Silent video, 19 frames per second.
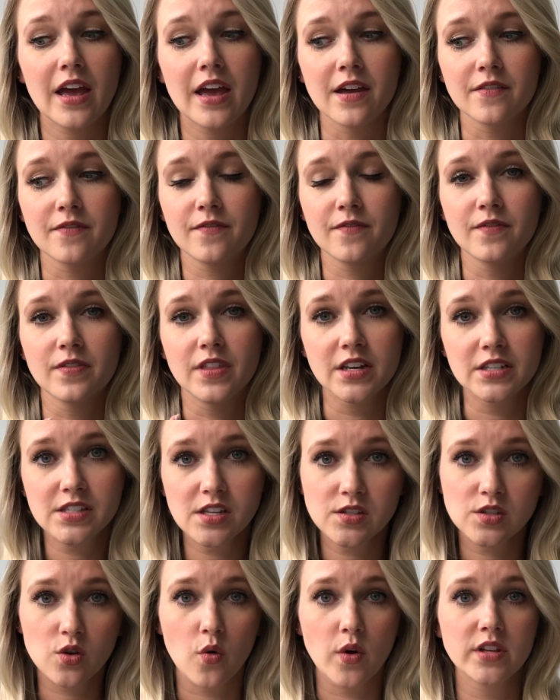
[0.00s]
if this
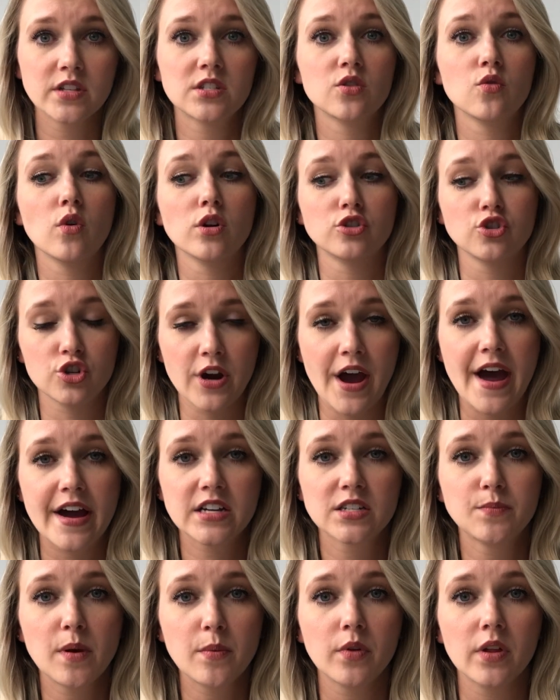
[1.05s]
is going to
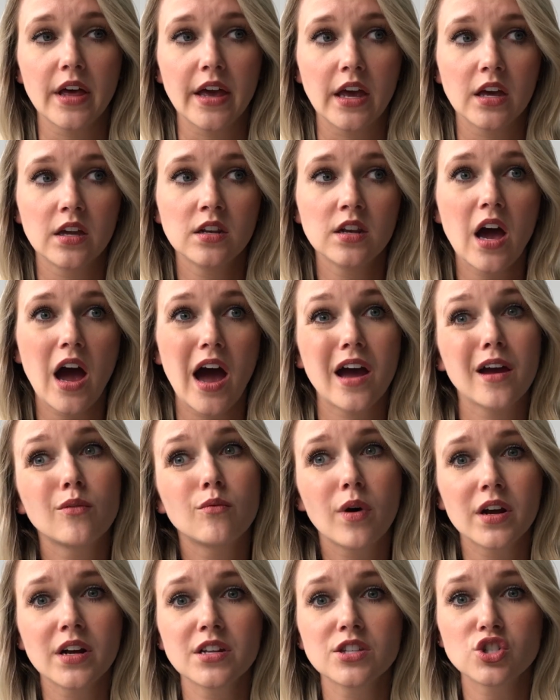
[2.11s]
attract people in, I
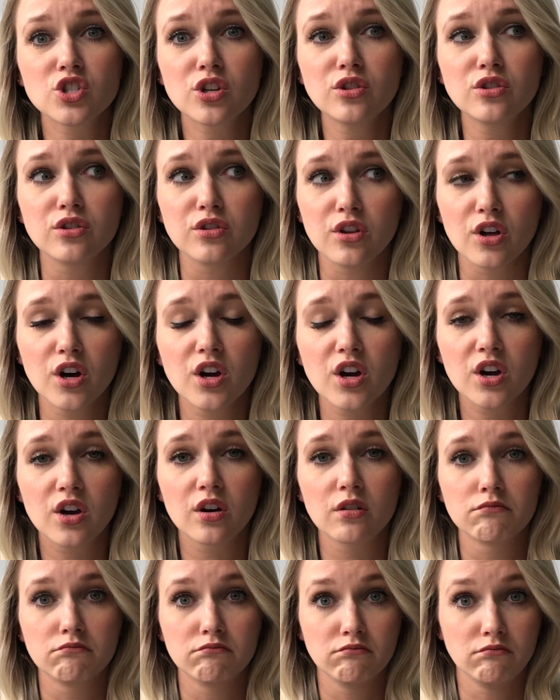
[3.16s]
want it to
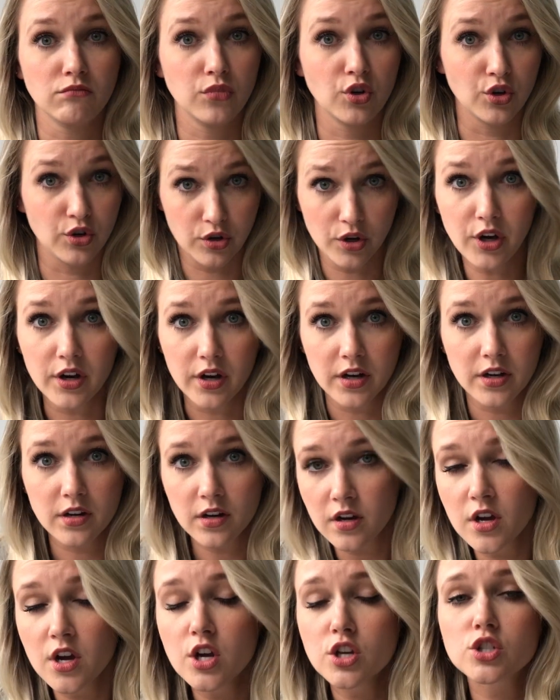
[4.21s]
look
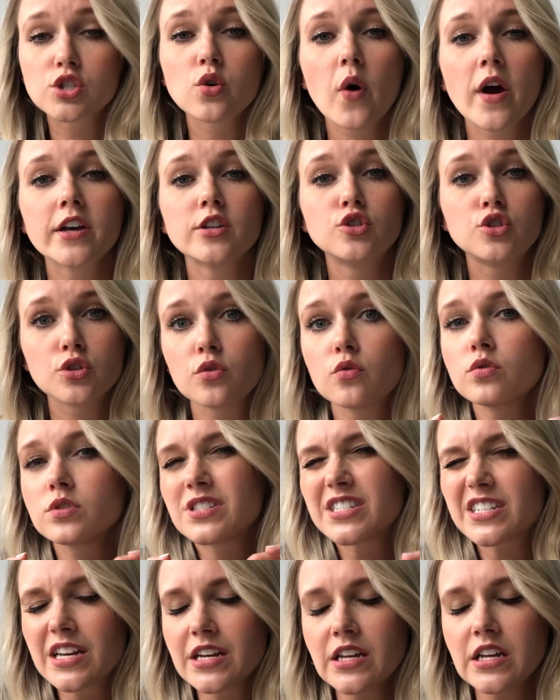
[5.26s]
good. So I
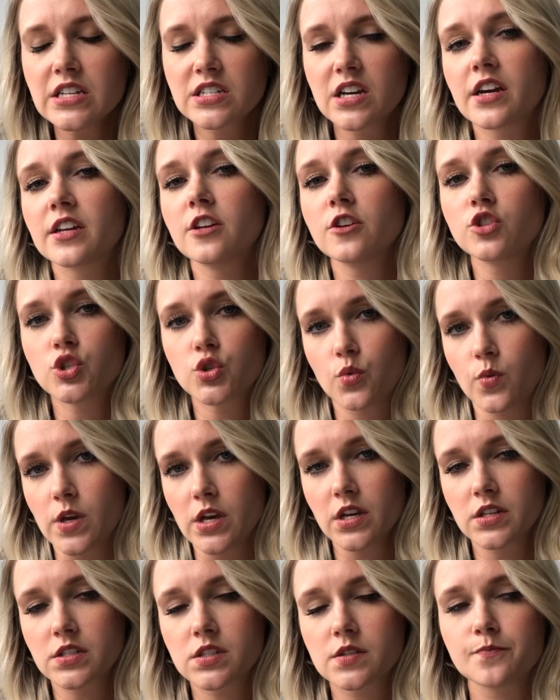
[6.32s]
do teeny tiny
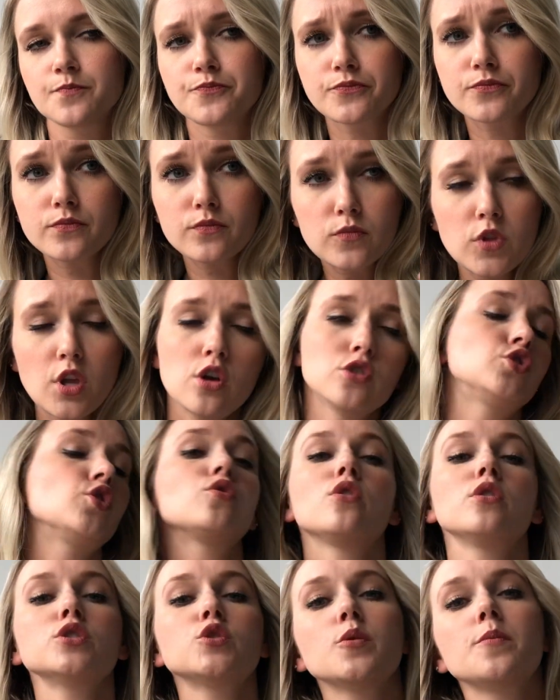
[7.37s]
tweaks. So
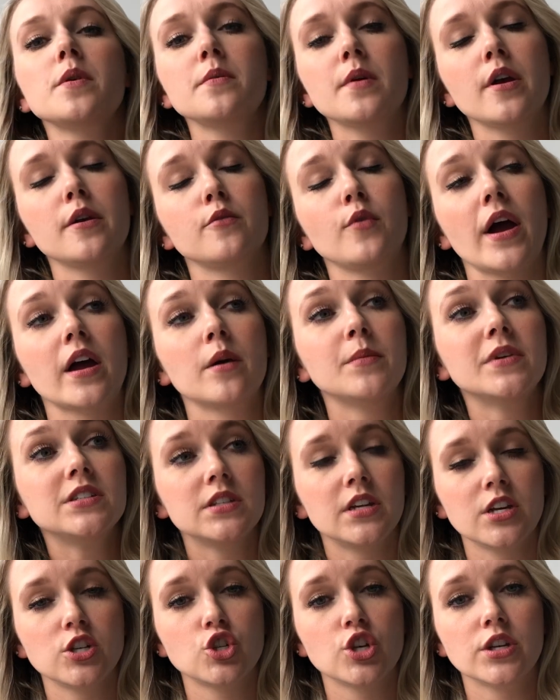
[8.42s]
those would be my
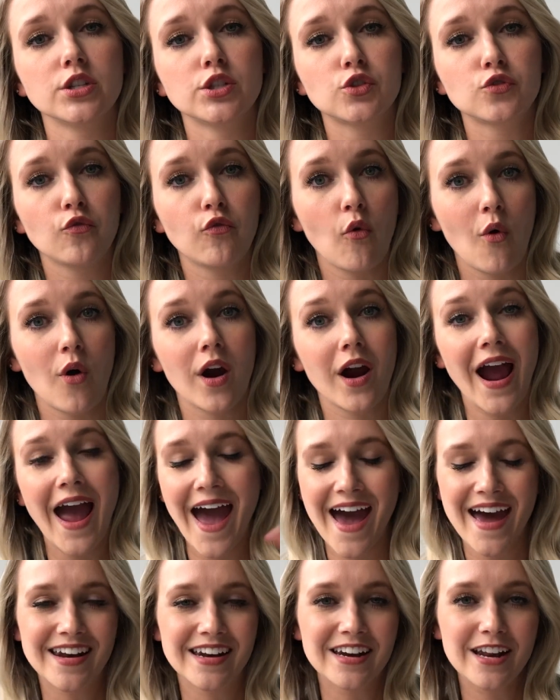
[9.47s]
recommendations
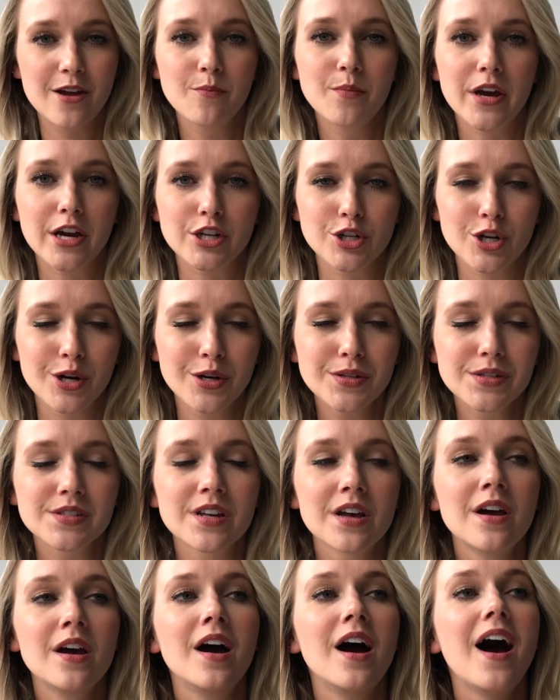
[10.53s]
for editing
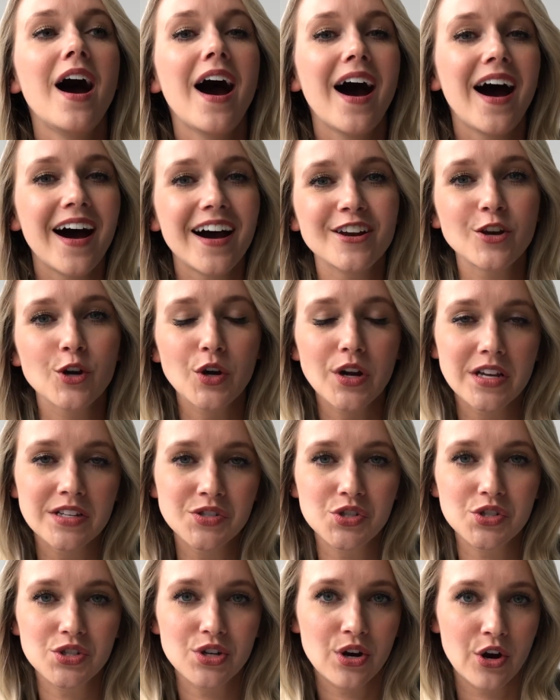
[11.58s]
pictures. On your
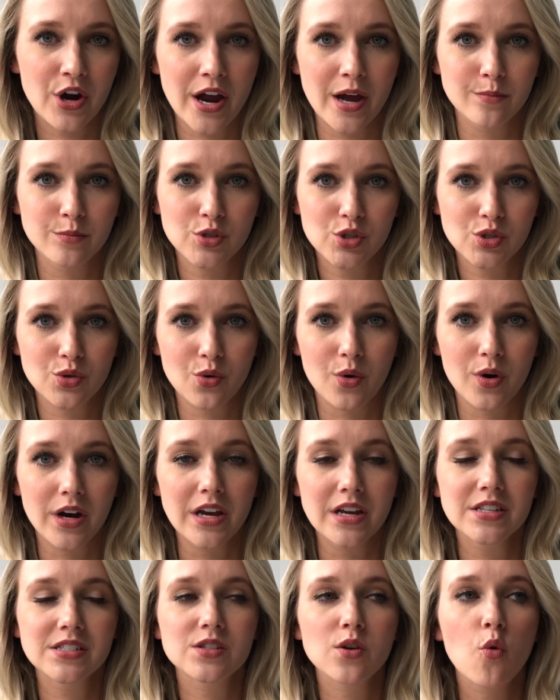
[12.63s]
Instagram
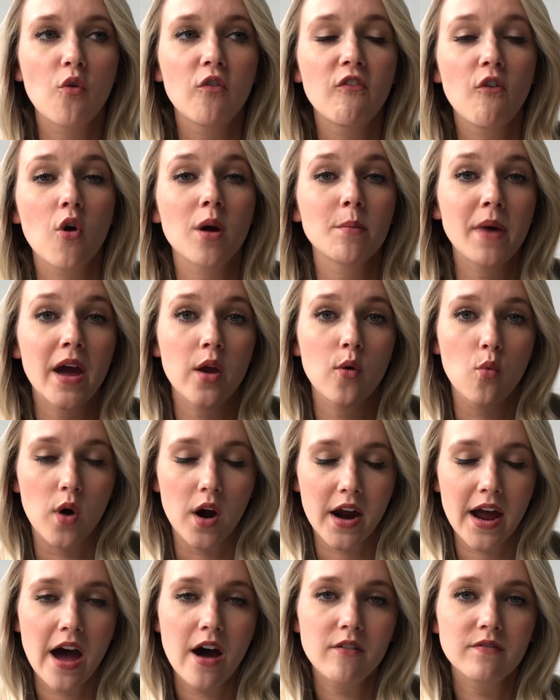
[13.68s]
stories for my
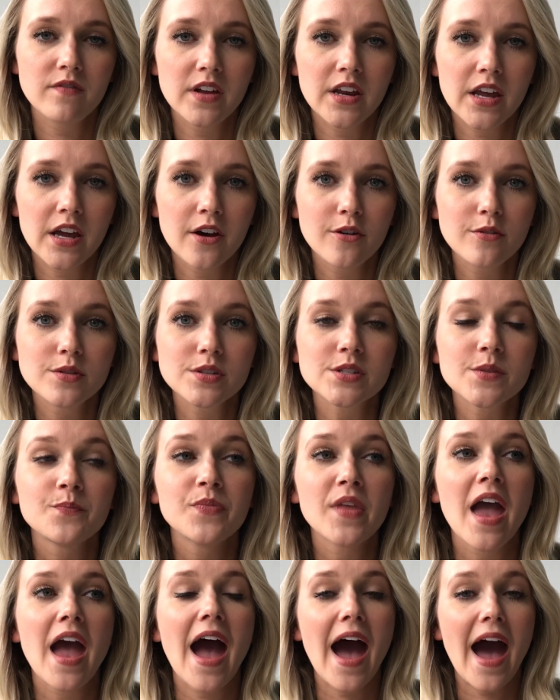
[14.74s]
workout videos,
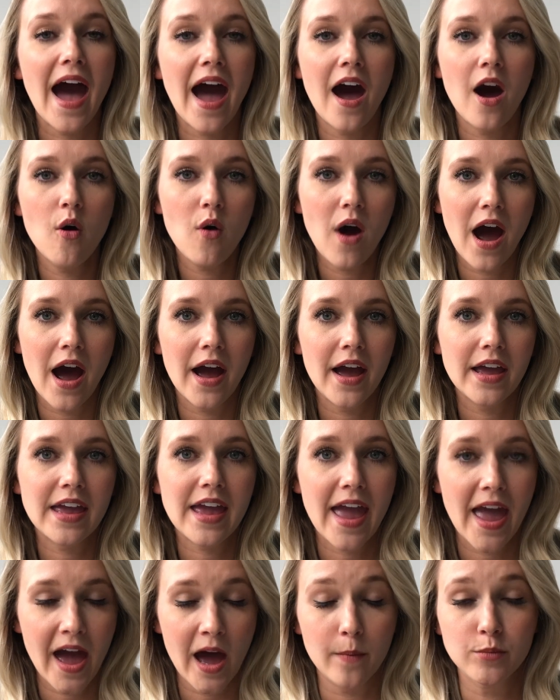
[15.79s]
how I
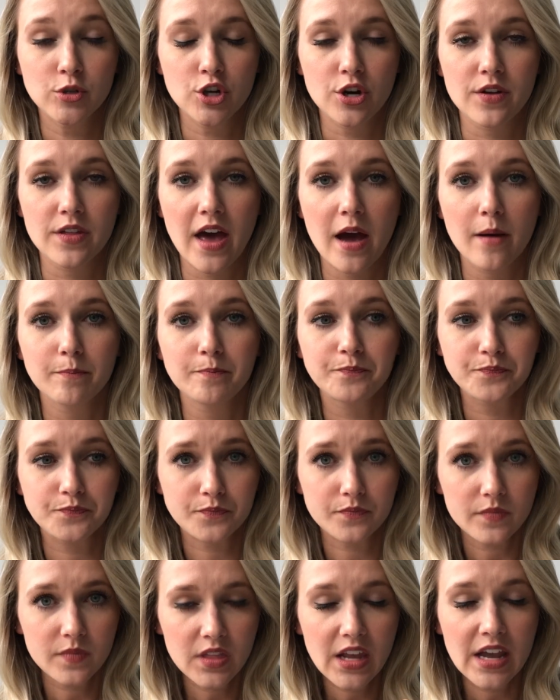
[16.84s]
capture them
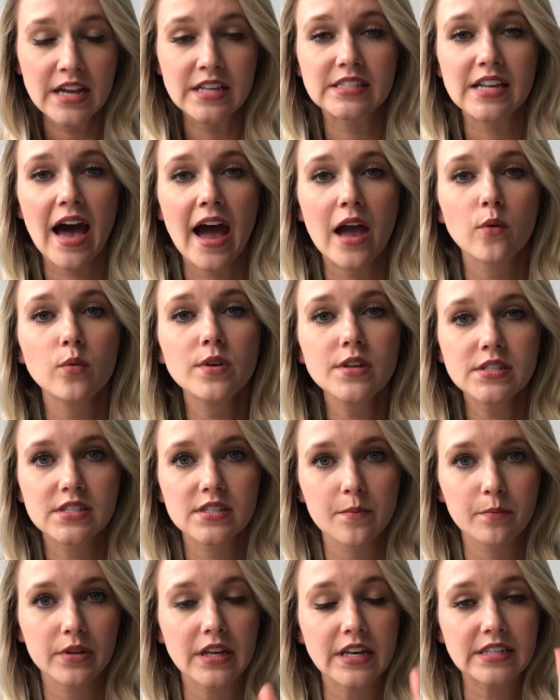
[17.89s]
is I will
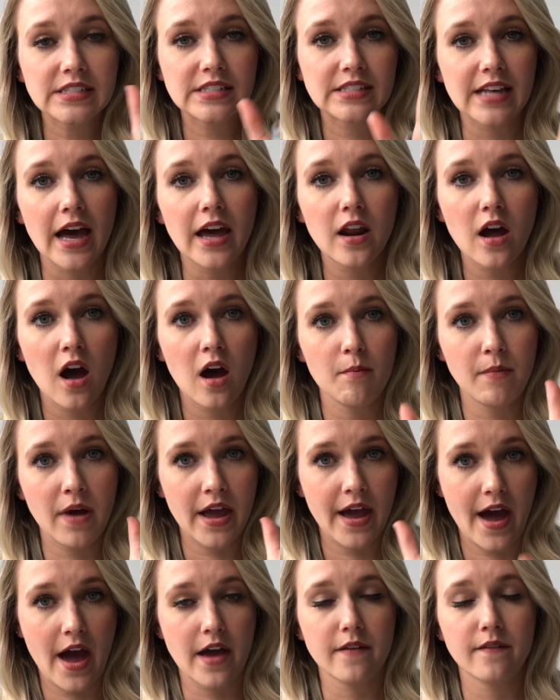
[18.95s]
simply set up
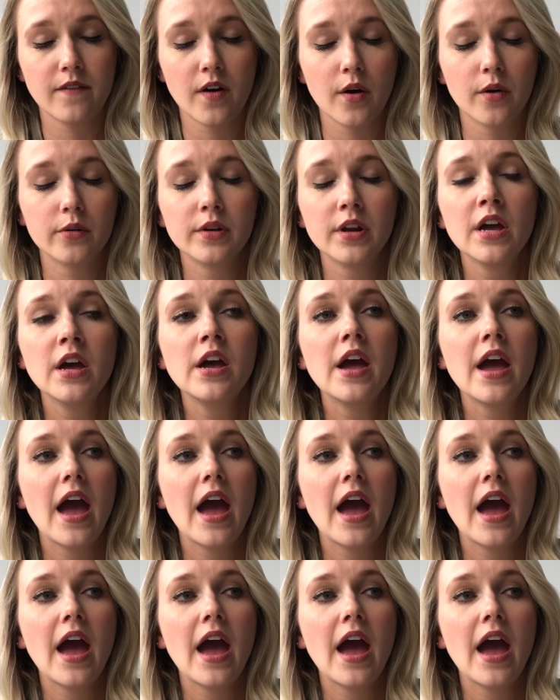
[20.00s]
my iPhone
::::::
## What this task involves
Return the entries verbatim, pictures excluded.

## Exercise solution
Silent video, 19 frames per second.
[0.00s]
if this
[1.05s]
is going to
[2.11s]
attract people in, I
[3.16s]
want it to
[4.21s]
look
[5.26s]
good. So I
[6.32s]
do teeny tiny
[7.37s]
tweaks. So
[8.42s]
those would be my
[9.47s]
recommendations
[10.53s]
for editing
[11.58s]
pictures. On your
[12.63s]
Instagram
[13.68s]
stories for my
[14.74s]
workout videos,
[15.79s]
how I
[16.84s]
capture them
[17.89s]
is I will
[18.95s]
simply set up
[20.00s]
my iPhone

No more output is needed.